> WHAT YOU ARE ASKED TO DO: Images within the entries are to be omitted; the remainder must be reproduced exactly.

> STORED DATA:
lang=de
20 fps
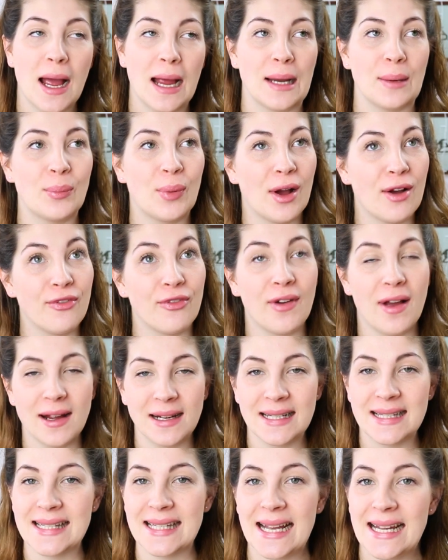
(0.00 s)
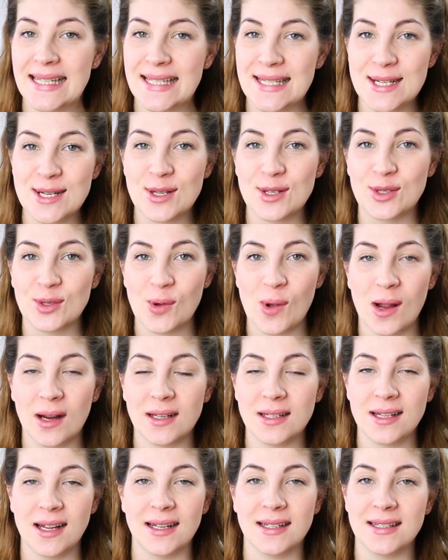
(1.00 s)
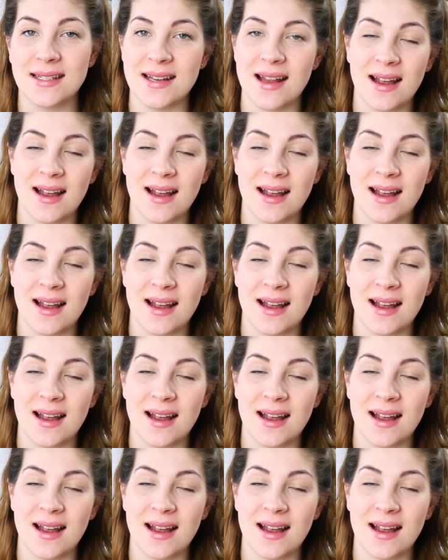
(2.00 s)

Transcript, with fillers: ein paar Fragezeichen gesorgt hat,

> RESULT FOR THIS TASK:
lang=de
20 fps
(0.00 s)
(1.00 s)
(2.00 s)

Transcript, with fillers: ein paar Fragezeichen gesorgt hat,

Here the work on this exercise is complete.